De kloof tussen de rassen die Mandela in woord en daad probeerde te dichten, is vooral in de rijkere buurten nog aanwezig. Blanken bezitten er de huizen, zwarten verzorgen de tuinen. Hun kinderen zitten bij elkaar in de klas, een van de vele dingen die na de apartheid zijn veranderd, en blanke ouders verbazen zich erover hoe goed alle kinderen met elkaar kunnen opschieten. Maar ze zien ook wel dat zij met hun kinderen in grote huizen vol speelgoed wonen en de kinderen van hun zwarte bedienden in eenkamerwoninkjes.
Toch zijn de meeste Zuid Afrikanen het er wel over eens dat het leven nu beter is dan voordat Mandela in 1994 president werd: minder onzeker, rechtvaardiger, democratischer. Slechts enkele zonderlingen wagen het nog om de apartheid te verdedigen. Tegen het publiek in Hyde Park zei hij vorige maand: „Het is nu aan jullie generaties om de wereld te helpen bevrijden van dergelijk lijden.” Wie weet richtte hij zich tot Ntobeko Peni, een zwarte man die ooit alle blanken in Zuid Afrika als vijand zag en nu zegt dat Mandela hem heeft leren inzien dat hij zij aan zij met de blanken het land moet helpen opbouwen.
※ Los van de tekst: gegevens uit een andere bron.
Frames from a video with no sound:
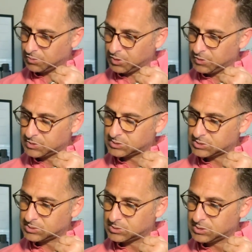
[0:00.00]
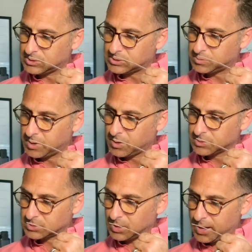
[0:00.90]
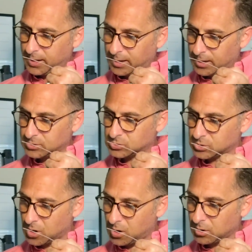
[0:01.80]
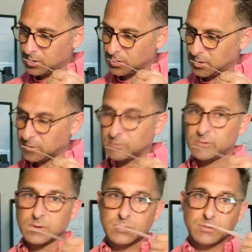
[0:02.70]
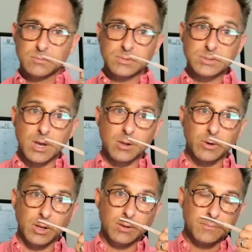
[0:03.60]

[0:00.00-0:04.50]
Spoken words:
I mean, this smells like a stalk of celery.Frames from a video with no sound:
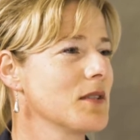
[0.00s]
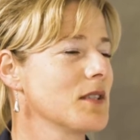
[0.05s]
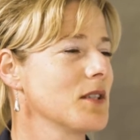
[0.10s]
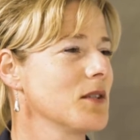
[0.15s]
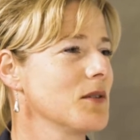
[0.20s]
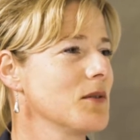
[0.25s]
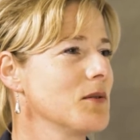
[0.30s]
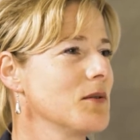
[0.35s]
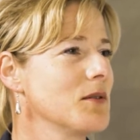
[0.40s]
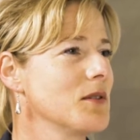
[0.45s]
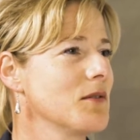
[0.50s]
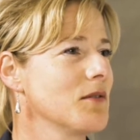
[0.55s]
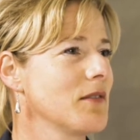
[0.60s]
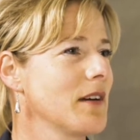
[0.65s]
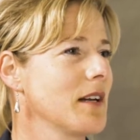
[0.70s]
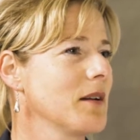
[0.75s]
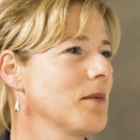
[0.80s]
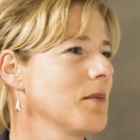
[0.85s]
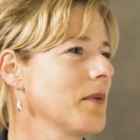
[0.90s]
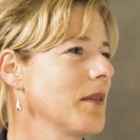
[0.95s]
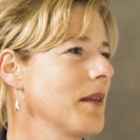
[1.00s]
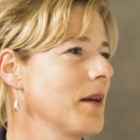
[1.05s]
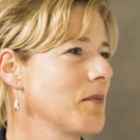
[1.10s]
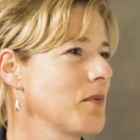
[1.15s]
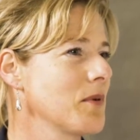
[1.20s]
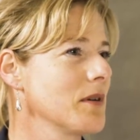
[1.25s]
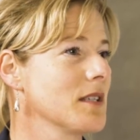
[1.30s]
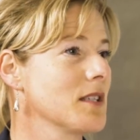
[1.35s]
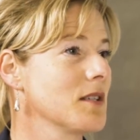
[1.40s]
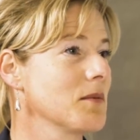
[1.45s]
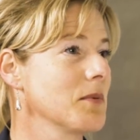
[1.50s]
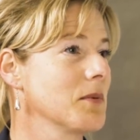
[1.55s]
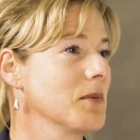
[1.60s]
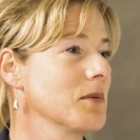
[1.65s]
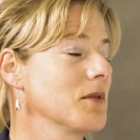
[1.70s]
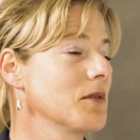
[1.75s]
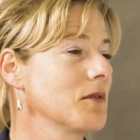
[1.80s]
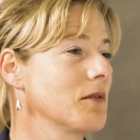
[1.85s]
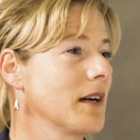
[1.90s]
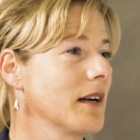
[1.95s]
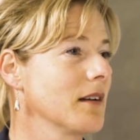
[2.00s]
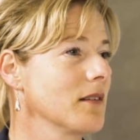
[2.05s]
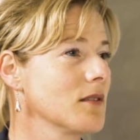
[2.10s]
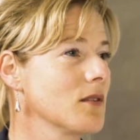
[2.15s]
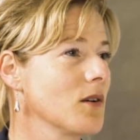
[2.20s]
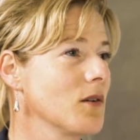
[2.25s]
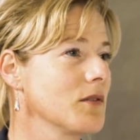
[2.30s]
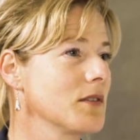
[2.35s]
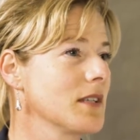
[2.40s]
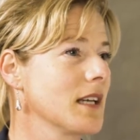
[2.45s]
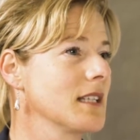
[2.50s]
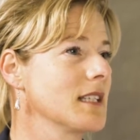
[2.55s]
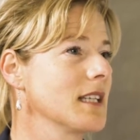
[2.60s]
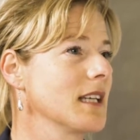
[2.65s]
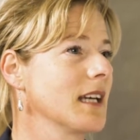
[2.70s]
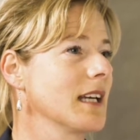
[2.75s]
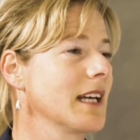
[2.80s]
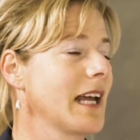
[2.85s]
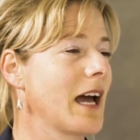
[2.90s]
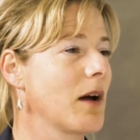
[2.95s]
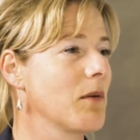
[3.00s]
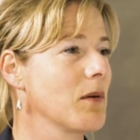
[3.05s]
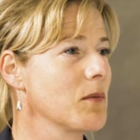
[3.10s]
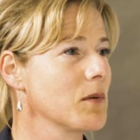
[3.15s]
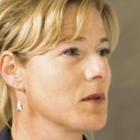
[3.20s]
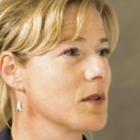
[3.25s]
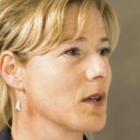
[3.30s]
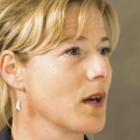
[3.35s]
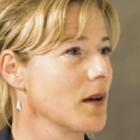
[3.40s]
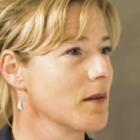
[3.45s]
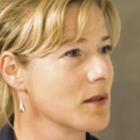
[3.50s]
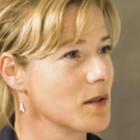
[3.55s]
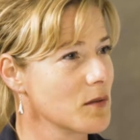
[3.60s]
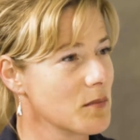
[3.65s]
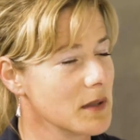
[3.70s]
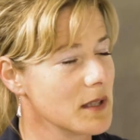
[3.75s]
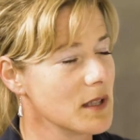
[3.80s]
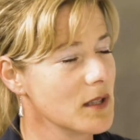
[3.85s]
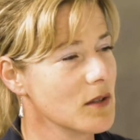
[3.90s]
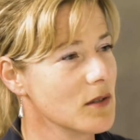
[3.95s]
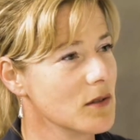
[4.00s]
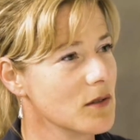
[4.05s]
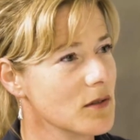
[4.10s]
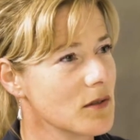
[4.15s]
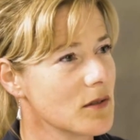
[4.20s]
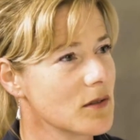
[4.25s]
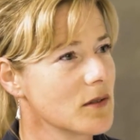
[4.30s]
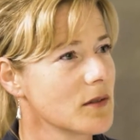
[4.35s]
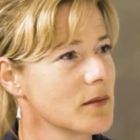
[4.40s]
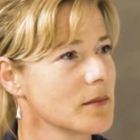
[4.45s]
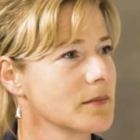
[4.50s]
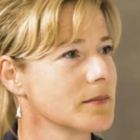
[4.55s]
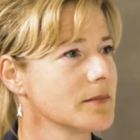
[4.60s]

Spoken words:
to develop their principles around offsetting and how it was going to be used?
In 1993, de apartheid was net afgeschaft, vermoordde de toen 20 jarige Peni in Kaapstad samen met anderen Amy Biehl, een blanke Amerikaanse die in Zuid Afrika studeerde en zich daar inzette voor de democratie. Peni werd veroordeeld, maar in 1998 kreeg hij amnestie na een bekentenis te hebben afgelegd voor de Waarheids en Verzoeningscommissie. Biehls ouders vergaven hem publiekelijk en tegenwoordig werkt hij voor de Amy Biehl Stichting, die zwarte kinderen begeleidt en muzieklessen voor zwarte kinderen verzorgt.
Peni, inmiddels 35, zegt dat Mandela door wat hij zei en deed zijn voorbeeld werd. Keerpunt vormden voor hem de beelden die hij in 1995 in de gevangenis zag van Mandela die nadat het Zuid Afrikaanse rugbyteam wereldkampioen is geworden het veld oploopt om de spelers te feliciteren. Hij zag Mandela in het teamshirt, ooit een gehaat symbool van blanke exclusiviteit, en hij zag hoe de blanke aanvoerder, François Pienaar, de beker aan zijn zwarte president overhandigde.
„Toen ik dat zag, zag ik samenwerking. Dat we samen zouden kunnen werken”, zegt Peni.